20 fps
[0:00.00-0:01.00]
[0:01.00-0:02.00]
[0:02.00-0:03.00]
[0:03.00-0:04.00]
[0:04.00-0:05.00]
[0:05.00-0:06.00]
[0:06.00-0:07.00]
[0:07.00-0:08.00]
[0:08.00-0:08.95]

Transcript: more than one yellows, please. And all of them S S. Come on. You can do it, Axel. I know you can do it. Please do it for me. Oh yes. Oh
----------------
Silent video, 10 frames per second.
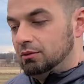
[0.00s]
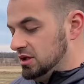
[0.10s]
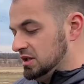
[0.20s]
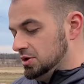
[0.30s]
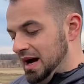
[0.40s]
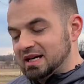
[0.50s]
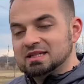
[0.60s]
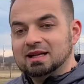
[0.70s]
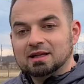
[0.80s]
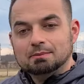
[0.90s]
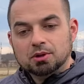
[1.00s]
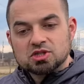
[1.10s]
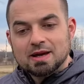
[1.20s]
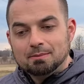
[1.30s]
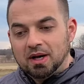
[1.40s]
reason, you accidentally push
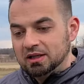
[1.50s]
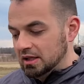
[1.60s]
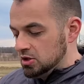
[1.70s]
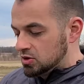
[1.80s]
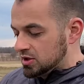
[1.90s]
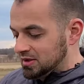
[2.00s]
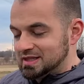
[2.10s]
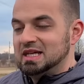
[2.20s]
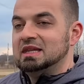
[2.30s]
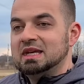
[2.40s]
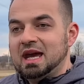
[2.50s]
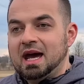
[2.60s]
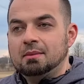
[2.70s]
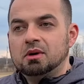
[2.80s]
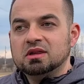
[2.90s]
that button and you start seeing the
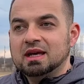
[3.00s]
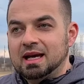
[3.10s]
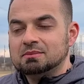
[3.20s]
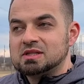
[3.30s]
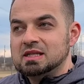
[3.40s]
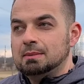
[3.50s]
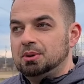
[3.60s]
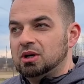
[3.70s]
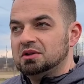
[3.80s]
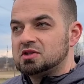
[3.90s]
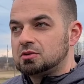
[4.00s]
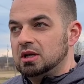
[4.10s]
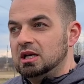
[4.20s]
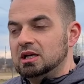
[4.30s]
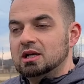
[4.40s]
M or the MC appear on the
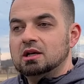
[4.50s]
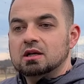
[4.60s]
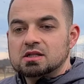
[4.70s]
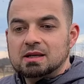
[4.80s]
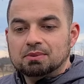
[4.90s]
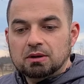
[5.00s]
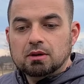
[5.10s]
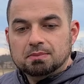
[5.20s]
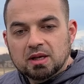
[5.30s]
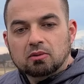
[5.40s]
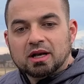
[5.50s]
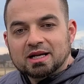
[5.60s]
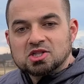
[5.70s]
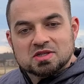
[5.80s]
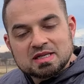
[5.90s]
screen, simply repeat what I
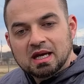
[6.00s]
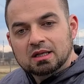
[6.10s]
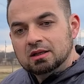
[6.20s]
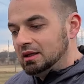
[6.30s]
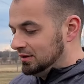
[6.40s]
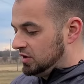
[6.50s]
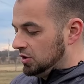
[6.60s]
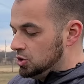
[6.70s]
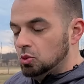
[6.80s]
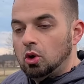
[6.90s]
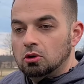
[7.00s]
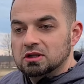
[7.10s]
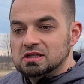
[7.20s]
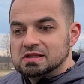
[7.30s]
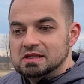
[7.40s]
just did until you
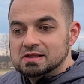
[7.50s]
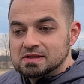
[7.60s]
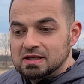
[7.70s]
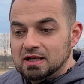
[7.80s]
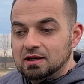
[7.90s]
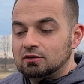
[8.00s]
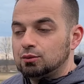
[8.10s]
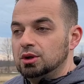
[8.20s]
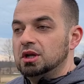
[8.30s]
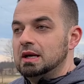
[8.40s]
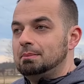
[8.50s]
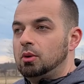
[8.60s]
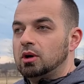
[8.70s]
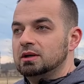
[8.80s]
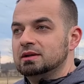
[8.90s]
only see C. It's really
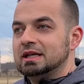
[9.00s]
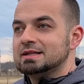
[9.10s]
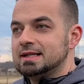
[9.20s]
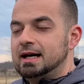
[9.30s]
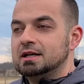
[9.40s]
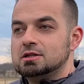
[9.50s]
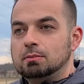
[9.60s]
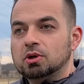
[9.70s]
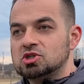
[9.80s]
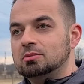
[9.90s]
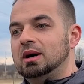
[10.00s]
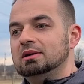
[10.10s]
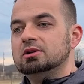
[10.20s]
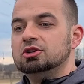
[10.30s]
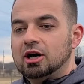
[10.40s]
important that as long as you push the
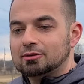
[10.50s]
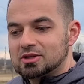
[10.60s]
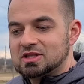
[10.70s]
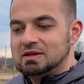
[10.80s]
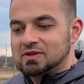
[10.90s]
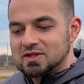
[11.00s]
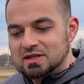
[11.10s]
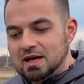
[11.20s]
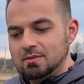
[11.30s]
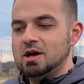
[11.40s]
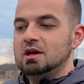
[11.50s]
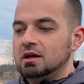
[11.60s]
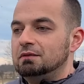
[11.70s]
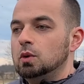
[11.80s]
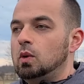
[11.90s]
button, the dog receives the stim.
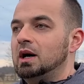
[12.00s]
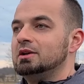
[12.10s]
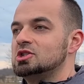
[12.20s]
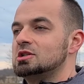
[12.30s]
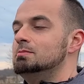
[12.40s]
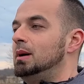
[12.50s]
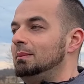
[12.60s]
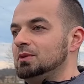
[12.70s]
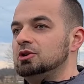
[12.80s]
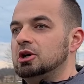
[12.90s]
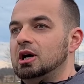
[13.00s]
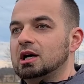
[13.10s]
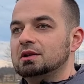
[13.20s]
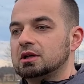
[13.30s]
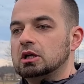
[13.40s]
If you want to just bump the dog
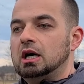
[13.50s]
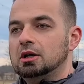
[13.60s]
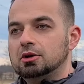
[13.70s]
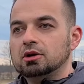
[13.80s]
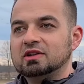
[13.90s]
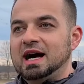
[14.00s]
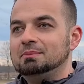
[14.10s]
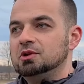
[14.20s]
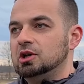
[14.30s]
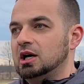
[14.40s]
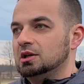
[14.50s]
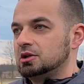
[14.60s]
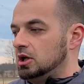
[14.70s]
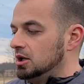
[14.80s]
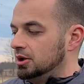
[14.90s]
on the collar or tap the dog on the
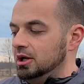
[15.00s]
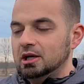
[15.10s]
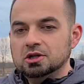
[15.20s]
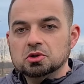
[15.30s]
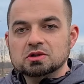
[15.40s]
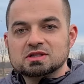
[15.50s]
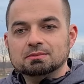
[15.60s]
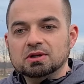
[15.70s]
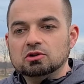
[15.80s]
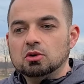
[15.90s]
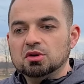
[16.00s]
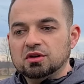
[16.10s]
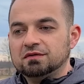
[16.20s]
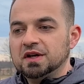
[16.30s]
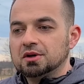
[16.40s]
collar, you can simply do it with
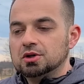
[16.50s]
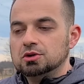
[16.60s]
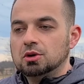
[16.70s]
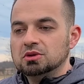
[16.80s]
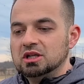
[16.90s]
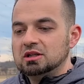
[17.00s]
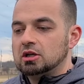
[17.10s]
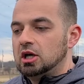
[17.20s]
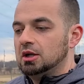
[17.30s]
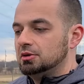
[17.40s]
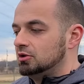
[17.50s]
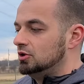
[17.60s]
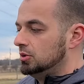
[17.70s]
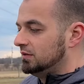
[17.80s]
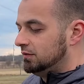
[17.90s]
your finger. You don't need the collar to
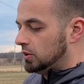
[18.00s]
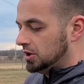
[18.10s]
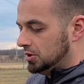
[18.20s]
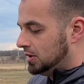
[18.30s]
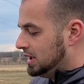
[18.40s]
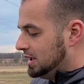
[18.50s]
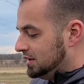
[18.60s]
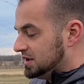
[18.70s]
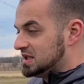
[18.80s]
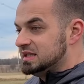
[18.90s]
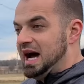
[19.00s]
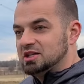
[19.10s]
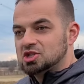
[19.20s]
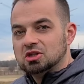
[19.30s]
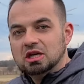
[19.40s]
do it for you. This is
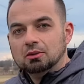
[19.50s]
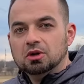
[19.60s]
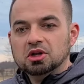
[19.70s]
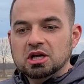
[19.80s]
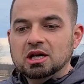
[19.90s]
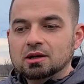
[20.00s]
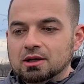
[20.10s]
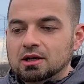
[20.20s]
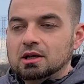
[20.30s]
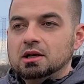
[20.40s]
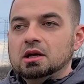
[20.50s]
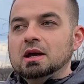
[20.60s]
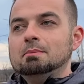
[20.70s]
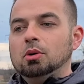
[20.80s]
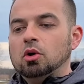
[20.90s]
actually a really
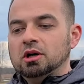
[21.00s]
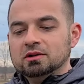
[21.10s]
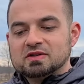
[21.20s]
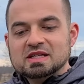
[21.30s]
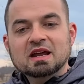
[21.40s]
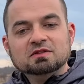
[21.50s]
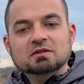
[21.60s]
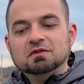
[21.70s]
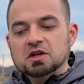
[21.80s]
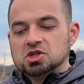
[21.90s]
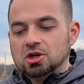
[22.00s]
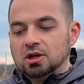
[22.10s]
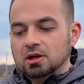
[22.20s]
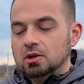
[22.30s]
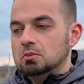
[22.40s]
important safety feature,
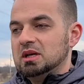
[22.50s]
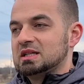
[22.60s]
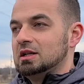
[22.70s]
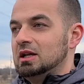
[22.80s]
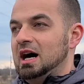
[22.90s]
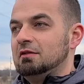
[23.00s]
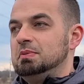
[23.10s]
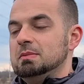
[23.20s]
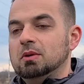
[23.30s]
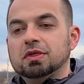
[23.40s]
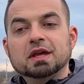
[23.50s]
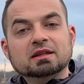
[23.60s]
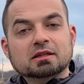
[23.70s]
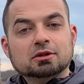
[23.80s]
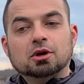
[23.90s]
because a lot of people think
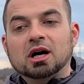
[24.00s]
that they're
----------------
**PROMPT**
For the lines above, output exactly those from the line containing "[0:00.00-0:01.00]" through the line containing "[0:08.00-0:08.95]", and skip the others.

**RESULT OF THE TASK**
[0:00.00-0:01.00]
[0:01.00-0:02.00]
[0:02.00-0:03.00]
[0:03.00-0:04.00]
[0:04.00-0:05.00]
[0:05.00-0:06.00]
[0:06.00-0:07.00]
[0:07.00-0:08.00]
[0:08.00-0:08.95]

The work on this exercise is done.